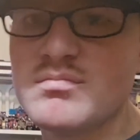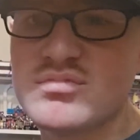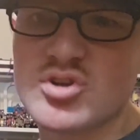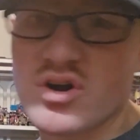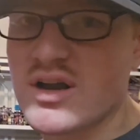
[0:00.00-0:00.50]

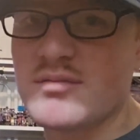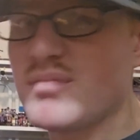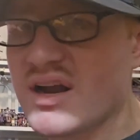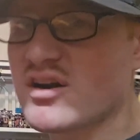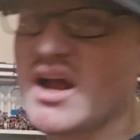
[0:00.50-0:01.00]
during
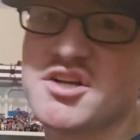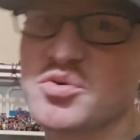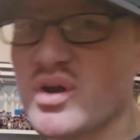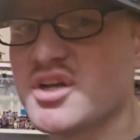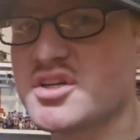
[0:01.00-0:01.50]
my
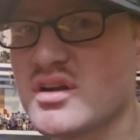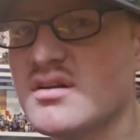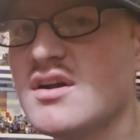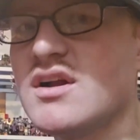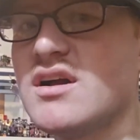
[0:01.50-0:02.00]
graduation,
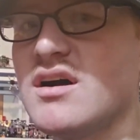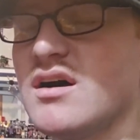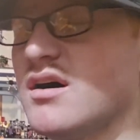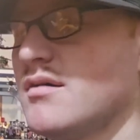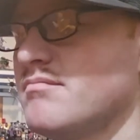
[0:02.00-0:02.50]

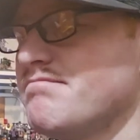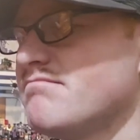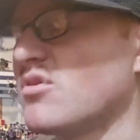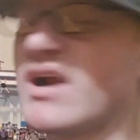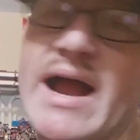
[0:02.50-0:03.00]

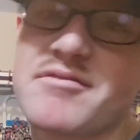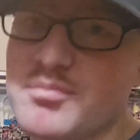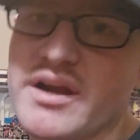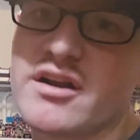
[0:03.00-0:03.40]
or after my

→ **PROBLEM DETAILS**
Skip every picture. Repeat word for word the lines from the line holding "[0:01.50-0:02.00]" through the end of the entries above.

→ **FINAL ANSWER**
[0:01.50-0:02.00]
graduation,
[0:02.00-0:02.50]

[0:02.50-0:03.00]

[0:03.00-0:03.40]
or after my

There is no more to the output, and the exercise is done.